## Required work
Count the lines in the records below that contain the word "says", and give only that count.

Stored data entries:
━━━━━━━━━━

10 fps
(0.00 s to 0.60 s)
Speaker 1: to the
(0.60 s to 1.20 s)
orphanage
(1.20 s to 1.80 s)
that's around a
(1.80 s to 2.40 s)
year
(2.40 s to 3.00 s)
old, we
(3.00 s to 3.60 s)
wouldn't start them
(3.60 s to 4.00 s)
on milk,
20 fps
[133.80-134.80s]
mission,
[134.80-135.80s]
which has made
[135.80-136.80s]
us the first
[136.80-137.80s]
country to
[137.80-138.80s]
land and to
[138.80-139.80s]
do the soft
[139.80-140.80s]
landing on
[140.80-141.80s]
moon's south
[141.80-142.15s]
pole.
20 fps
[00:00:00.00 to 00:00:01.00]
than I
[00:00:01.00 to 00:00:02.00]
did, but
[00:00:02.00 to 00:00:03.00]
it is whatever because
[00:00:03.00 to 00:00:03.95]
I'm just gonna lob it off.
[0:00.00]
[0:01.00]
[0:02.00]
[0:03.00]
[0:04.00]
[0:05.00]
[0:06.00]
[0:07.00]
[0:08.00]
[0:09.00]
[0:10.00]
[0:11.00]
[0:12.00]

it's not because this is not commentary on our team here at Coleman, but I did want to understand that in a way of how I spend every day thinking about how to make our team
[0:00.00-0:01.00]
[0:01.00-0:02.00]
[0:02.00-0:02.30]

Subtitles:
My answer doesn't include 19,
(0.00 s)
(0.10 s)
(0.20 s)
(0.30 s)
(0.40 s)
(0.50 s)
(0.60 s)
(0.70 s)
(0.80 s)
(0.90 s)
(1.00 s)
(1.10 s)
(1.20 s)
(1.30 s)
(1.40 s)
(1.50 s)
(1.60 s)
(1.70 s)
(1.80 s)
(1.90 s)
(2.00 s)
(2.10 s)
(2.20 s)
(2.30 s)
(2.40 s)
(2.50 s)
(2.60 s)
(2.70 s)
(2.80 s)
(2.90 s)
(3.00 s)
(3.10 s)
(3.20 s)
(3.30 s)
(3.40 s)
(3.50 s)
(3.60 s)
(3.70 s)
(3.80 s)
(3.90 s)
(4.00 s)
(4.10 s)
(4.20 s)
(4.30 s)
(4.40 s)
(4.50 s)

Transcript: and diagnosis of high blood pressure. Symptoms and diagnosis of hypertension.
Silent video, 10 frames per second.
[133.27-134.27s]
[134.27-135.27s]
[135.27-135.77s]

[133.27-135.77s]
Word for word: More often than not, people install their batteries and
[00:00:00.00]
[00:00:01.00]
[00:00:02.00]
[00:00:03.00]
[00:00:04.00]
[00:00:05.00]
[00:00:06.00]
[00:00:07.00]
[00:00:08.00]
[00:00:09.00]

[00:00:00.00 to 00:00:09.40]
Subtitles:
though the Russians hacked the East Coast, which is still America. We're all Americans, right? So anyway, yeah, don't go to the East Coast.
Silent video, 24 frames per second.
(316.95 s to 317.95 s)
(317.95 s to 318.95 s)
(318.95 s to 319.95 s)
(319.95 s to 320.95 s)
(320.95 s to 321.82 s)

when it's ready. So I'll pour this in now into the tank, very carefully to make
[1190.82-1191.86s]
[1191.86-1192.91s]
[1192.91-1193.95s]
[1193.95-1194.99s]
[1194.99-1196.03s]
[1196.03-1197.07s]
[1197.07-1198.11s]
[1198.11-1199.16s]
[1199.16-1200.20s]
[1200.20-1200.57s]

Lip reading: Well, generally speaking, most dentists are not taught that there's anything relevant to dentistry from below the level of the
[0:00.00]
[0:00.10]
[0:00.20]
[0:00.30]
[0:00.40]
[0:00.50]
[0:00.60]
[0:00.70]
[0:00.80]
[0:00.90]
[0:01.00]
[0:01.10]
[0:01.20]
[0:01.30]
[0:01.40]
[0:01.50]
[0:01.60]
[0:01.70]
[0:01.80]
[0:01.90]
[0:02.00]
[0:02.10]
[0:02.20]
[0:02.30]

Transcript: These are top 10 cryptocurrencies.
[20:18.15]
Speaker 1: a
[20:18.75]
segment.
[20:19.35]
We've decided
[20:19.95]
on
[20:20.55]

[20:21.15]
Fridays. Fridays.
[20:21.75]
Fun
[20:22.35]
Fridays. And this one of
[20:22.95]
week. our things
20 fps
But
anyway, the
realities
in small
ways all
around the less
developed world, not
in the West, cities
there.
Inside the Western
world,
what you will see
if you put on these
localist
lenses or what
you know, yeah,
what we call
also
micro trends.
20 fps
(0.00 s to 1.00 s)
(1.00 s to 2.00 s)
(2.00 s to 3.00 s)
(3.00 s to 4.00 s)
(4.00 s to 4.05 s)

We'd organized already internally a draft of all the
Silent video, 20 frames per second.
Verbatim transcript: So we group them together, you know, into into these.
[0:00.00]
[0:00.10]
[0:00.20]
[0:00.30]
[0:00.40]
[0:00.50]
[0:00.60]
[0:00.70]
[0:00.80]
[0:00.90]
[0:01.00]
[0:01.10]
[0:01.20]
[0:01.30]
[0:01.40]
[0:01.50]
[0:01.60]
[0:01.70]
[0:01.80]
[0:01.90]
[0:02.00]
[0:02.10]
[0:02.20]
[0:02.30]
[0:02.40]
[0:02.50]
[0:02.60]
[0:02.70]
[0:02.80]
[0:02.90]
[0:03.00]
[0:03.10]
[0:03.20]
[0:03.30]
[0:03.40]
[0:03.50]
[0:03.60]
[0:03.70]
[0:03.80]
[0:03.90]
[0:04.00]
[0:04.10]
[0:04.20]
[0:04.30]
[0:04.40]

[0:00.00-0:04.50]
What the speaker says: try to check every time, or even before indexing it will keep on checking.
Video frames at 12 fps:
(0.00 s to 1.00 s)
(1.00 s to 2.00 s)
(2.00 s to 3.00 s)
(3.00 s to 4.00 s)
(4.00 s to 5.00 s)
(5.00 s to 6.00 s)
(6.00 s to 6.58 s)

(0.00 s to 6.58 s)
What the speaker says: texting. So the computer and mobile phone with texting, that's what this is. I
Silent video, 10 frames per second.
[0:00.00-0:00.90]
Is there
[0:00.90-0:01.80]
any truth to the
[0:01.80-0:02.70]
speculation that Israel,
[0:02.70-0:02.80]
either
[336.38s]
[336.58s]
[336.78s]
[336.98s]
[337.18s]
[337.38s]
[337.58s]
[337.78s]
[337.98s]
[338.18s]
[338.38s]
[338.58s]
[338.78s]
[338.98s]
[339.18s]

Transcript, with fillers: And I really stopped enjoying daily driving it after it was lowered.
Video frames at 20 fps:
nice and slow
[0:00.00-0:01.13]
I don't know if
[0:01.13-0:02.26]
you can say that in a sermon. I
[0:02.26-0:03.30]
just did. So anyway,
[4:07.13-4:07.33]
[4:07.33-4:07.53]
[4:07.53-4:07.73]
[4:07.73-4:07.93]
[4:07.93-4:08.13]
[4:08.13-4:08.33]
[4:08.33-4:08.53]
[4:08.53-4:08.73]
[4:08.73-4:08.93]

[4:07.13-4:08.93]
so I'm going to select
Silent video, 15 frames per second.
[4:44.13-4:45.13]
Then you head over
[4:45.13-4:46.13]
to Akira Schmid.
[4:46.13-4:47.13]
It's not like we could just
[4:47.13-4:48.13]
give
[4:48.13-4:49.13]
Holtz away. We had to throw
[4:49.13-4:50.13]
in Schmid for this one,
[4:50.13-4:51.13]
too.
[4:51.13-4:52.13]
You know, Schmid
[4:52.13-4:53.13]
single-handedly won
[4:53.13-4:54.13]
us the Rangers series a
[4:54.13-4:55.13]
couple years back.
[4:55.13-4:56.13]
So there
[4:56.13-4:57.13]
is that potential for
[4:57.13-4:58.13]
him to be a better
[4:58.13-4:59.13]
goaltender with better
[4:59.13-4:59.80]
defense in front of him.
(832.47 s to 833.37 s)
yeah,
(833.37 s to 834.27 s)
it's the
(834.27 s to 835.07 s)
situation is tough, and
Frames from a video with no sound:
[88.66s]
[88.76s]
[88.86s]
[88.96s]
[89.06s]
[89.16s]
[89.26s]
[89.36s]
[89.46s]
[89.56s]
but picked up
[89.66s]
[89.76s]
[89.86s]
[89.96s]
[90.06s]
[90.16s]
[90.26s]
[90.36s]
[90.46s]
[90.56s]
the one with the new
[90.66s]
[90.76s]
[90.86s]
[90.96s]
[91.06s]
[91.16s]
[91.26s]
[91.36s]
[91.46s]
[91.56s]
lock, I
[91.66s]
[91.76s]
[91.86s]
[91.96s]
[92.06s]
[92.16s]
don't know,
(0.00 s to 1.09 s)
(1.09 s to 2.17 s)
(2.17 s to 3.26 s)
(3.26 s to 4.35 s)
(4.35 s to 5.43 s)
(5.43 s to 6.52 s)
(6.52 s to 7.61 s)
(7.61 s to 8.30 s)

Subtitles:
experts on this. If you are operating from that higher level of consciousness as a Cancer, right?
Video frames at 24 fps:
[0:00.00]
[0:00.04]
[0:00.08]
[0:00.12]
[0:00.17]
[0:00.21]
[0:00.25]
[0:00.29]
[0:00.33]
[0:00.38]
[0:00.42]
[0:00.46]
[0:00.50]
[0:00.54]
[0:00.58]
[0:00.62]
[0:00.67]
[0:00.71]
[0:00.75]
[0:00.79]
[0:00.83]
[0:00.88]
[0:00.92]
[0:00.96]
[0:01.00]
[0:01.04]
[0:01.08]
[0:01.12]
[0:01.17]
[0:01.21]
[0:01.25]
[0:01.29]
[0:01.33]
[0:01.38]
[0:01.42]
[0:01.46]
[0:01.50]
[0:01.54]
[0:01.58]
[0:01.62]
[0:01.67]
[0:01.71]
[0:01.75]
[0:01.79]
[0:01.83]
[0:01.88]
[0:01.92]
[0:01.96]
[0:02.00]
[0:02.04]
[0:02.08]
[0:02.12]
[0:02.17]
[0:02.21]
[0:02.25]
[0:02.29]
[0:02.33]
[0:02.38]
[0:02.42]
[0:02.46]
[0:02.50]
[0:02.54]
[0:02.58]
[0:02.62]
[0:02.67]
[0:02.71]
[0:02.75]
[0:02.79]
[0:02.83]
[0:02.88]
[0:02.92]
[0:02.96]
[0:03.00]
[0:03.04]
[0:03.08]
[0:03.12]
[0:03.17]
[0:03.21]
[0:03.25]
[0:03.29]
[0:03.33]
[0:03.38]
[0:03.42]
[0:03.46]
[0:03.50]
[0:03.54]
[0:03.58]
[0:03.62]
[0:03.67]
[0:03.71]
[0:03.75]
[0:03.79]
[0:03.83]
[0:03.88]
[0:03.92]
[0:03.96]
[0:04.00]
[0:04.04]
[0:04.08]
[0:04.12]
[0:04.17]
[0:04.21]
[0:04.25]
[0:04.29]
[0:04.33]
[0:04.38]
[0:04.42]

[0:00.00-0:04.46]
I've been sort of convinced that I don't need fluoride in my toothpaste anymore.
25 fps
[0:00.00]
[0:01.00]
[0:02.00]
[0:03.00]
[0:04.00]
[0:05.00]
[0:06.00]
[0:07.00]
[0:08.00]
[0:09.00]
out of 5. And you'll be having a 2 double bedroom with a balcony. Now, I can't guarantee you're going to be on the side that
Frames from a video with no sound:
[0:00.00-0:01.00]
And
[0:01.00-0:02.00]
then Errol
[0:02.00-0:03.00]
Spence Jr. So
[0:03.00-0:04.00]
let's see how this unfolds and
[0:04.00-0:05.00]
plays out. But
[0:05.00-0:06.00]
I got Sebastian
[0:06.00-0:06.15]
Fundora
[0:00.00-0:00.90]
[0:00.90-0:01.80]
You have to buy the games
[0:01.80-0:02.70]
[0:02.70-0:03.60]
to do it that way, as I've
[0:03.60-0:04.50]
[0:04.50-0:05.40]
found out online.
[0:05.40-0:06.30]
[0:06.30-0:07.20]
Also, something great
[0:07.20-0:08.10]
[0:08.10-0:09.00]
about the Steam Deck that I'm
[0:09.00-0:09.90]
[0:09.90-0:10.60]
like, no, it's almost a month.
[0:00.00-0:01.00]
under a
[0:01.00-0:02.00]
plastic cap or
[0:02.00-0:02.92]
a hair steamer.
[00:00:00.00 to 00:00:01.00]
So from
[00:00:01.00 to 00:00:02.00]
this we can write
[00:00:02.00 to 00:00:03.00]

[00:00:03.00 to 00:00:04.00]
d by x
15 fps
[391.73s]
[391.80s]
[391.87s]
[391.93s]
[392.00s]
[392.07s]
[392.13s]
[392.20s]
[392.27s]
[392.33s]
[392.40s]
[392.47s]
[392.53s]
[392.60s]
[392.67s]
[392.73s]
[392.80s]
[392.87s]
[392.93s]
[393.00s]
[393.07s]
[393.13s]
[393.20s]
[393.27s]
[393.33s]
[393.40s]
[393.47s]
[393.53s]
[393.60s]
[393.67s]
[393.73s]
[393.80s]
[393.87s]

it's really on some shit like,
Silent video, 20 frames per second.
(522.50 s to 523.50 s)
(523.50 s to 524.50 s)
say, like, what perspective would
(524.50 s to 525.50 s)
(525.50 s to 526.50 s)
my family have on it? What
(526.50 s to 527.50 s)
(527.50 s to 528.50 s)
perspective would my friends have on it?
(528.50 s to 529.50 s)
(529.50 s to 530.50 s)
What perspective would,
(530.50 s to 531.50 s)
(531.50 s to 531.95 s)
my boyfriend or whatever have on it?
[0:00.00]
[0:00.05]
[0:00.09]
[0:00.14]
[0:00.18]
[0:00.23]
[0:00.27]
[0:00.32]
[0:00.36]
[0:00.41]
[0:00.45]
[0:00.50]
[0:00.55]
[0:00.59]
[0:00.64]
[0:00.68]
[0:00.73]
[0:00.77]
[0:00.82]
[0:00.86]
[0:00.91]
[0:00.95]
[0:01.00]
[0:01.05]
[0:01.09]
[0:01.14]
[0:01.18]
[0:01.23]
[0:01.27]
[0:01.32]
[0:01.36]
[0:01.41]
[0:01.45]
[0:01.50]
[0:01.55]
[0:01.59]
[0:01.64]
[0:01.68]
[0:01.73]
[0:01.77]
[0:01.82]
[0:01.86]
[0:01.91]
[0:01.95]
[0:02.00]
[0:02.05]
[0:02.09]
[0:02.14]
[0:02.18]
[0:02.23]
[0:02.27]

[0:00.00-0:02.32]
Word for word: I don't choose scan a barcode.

━━━━━━━━━━

## Exercise solution
2